Testimone: chi è presente a un fatto, a un avvenimento, chi ne è a conoscenza per averlo vissuto direttamente. È l’attestazione di un fatto, che ne afferma la veridicità.
In questo momento storico, il mondo degli umani sta attraversando un evento mai vissuto precedentemente; un'onda traumatica ci attraversa, mettendoci a contatto con la nostra vulnerabilità e le nostre fragilità. Un'onda di cui non riusciamo ad immaginare la portata, a prevedere gli effetti. Non sappiamo quanto e in che modo la nostra “barca” riuscirà a contrastare l’onda d'urto. Per fortuna, ciò che sappiamo è che l'essere umano ha una capacità straordinaria di recuperare, riparare e riuscire ad andare oltre la devastazione interna ed esterna, a trovare la forza ed il modo di ricostruire. “Ogni essere umano possiede una riserva di forza la cui misura gli è sconosciuta; può essere grande, piccola o nulla, e solo l’avversità estrema dà modo di valutarla” (Levi, 1986, I sommersi e i salvati, p. 45, Einaudi).
Nella nostra pratica psicoterapeutica, siamo chiamati, mai come prima, a essere testimoni partecipi. Essere testimoni delle sofferenze emotive che il mondo intero e suoi abitanti umani stanno attraversando. Siamo anche noi, insieme ai nostri pazienti, nella tempesta, testimoni della realtà dolorosa in cui siamo calati. Come terapeuta, sento la responsabilità di informarmi, di seguire l’andamento, mio malgrado, della pandemia, per essere a conoscenza di ciò che può aiutare loro ad aver cura di se stessi e a proteggersi. A svolgere cioè quelle funzioni ausiliari di padre e madre degli oggetti interni buoni che sostengono e supportano. Senza però rinnegare la “realtà”; come dice Ferenczi; il paziente ha bisogno di un analista che non rinneghi la realtà e i suoi vissuti, anche angosciosi e depressivi, ma che riesca a conviverci, insieme a lui, senza esserne distrutto. Un reciproco riconoscimento che consente condivisione e mutua trasformazione nell’attraversare la tempesta emotiva.
È uno sforzo eccezionale quello che siamo chiamati a fare in questo periodo. Una fatica mentale che ci stravolge anche fisicamente. Siamo chiamati a tenere, a contenere le nostre e le altrui sofferenze. A farci contenitore e deposito di ansie e angosce; il lavoro di trasformazione ci aspetterà in seguito.
Nella mia esperienza terapeutica, gli incontri con i miei pazienti spesso iniziano con la richiesta-bisogno di sapere come l'altro sta. Non è una formalità, difficilmente negli incontri in studio, il paziente mi chiede come sto. È un bisogno che leggo come un'angoscia di abbandono e perdita che sottostà alla preoccupazione per la mia salute. Anch'io chiedo loro come stanno. Mi preoccupo per loro e per quelli che in questo periodo non posso seguire.

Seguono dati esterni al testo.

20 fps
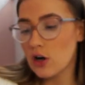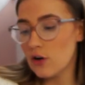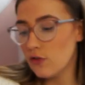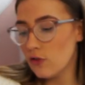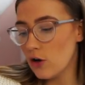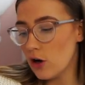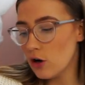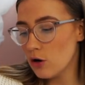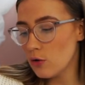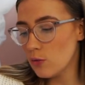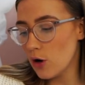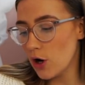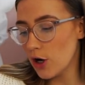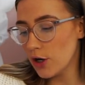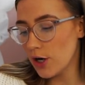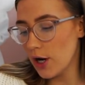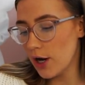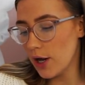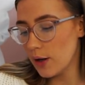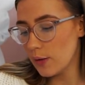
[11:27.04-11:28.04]
got a floral
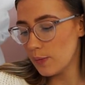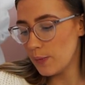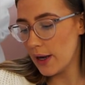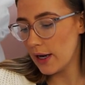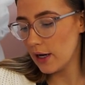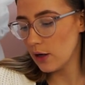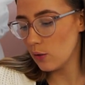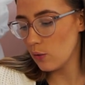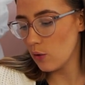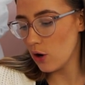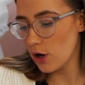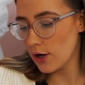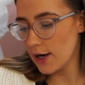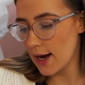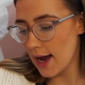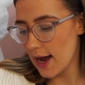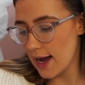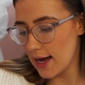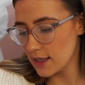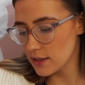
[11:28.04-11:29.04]
one, a pink one,
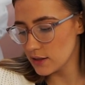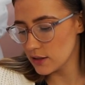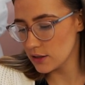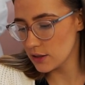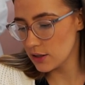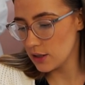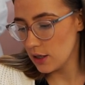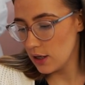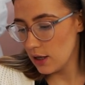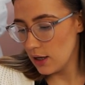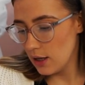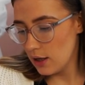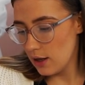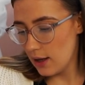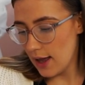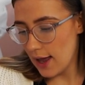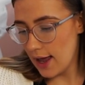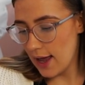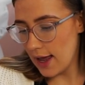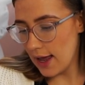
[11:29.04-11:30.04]
and
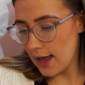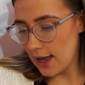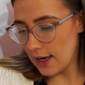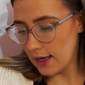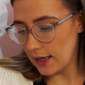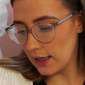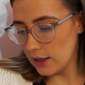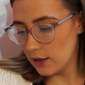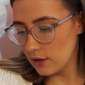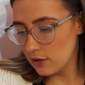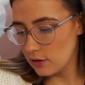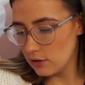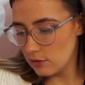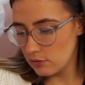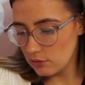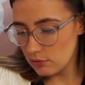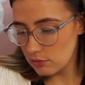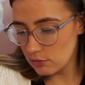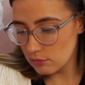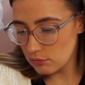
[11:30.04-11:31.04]
a
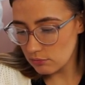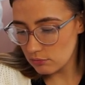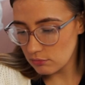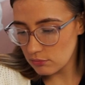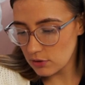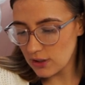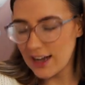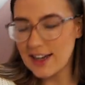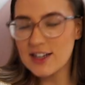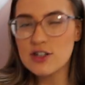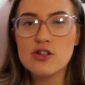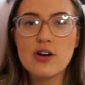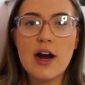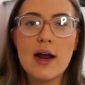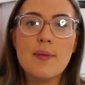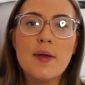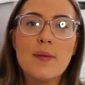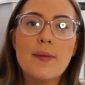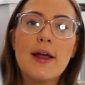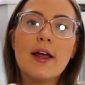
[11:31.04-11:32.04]
like
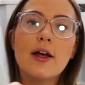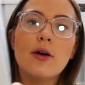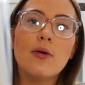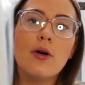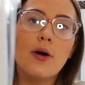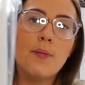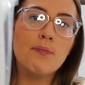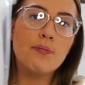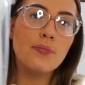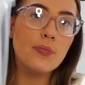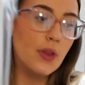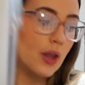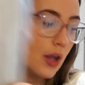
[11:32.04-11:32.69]
stripy pink one.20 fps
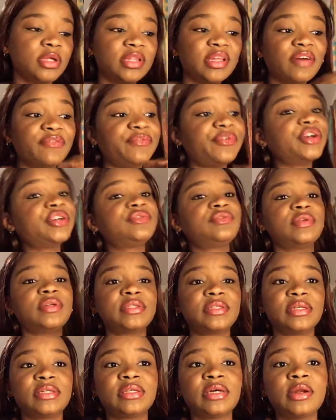They are very
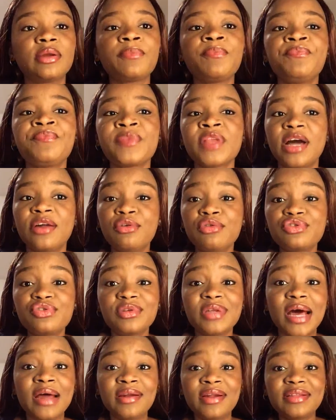student-centered. And
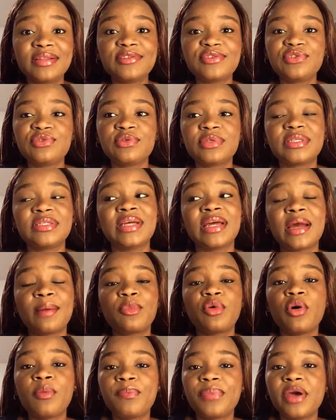also, another thing to notice that
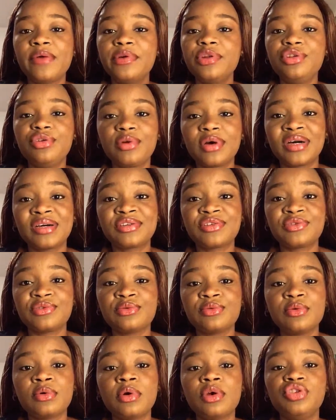I'm comparing
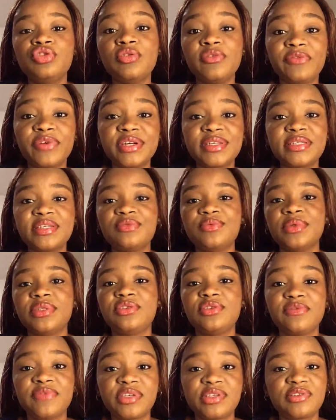Newcastle University
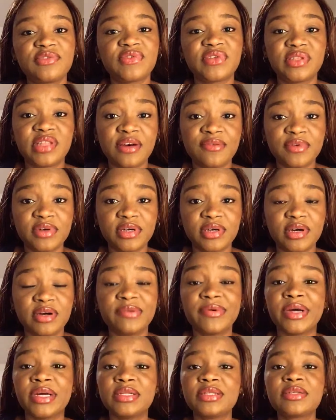with University of Stavanger,
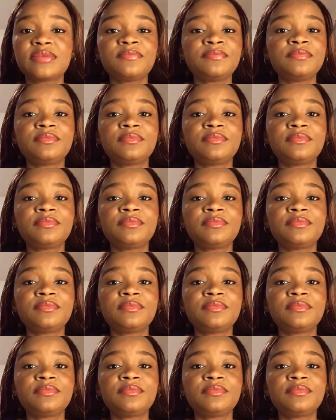right?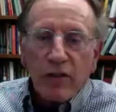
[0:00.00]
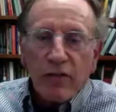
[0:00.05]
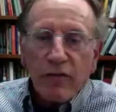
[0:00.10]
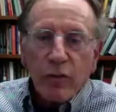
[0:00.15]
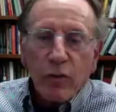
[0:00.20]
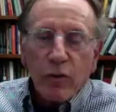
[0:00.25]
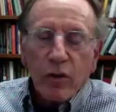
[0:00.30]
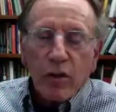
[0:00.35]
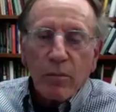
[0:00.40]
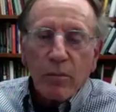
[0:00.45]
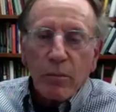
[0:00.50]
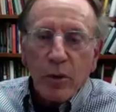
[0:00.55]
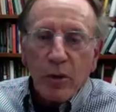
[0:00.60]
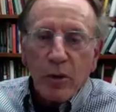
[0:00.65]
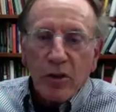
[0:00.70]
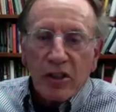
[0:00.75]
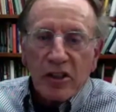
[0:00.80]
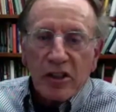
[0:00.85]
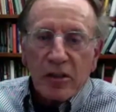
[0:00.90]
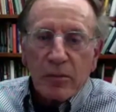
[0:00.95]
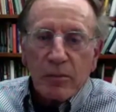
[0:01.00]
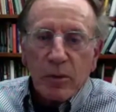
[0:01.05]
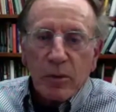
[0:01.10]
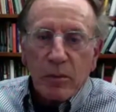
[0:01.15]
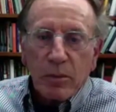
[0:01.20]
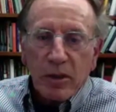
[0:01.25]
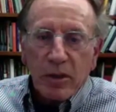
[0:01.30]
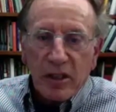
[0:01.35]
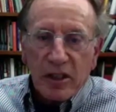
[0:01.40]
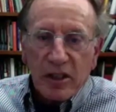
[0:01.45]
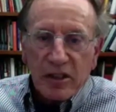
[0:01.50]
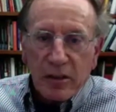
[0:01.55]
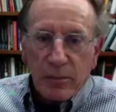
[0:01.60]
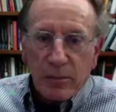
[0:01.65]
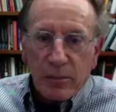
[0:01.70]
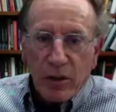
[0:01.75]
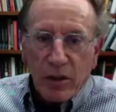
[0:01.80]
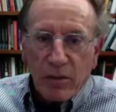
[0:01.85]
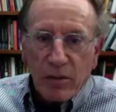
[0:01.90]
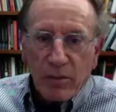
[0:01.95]
for municipal police
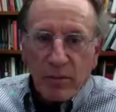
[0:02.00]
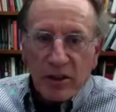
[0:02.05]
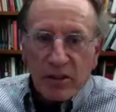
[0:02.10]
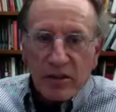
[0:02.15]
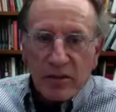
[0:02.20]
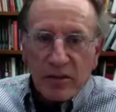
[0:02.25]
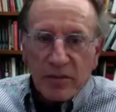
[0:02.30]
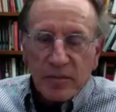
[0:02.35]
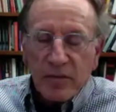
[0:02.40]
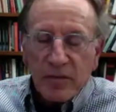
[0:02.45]
departments.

Nelle situazioni in cui avverto il tentativo di continuare a lavorare facendo “come se”, come se niente fosse accaduto, nulla fosse cambiato, i sogni portano straordinariamente alla luce le angosce sottostanti, il lavoro profondo dell’inconscio. È in quella zona che avviene un lavoro psichico incessante. Portano sogni anche coloro che di solito non lo fanno, come se l’inconscio premesse, richiedendo un'attenzione particolare, una posizione privilegiata di protagonista della scena.
Curioso e meritevole di approfondimento è l'aspetto onirico per i temi portati e per la simbologia comune: l’oceano (un desiderio di ritornare al primitivo rapporto con la madre, al contatto con il suo corpo, fra sue braccia?), le spiagge, persone frequentate nella fase adolescenziale, ambienti in cui abbiamo vissuto ed eventi che abbiamo attraversato in età giovanile. Un contatto con persone incontrate in passato quasi a voler recuperare-riparare un tempo? È una ricerca di una riscrittura della propria storia sociale e di un passato relazione con l'altro al di fuori della famiglia?
Uno spazio onirico in cui temi comuni sono condivisi da molti.
Molte le domande che allargano il campo di una riflessione analitica. Ma ora «nous ne pouvons vivre que dans l’entrouvert, exactement sur la ligne hermétique de partage de l’ombre et de la lumière. Mais nous sommes irrésistiblement jetés en avant. Toute notre personne prête aide et vertige à cette poussée»
“Possiamo vivere solo nel socchiuso, esattamente sulla linea ermetica dove si incontrano l'ombra e la luce. Ma siamo irresistibilmente gettati in avanti. Tutta la nostra persona presta aiuto e vertigine a questa spinta”.
(René Char, La parole en archipel).
Immagine di copertina: Livelli di profondità, di Mirko Gonnelli.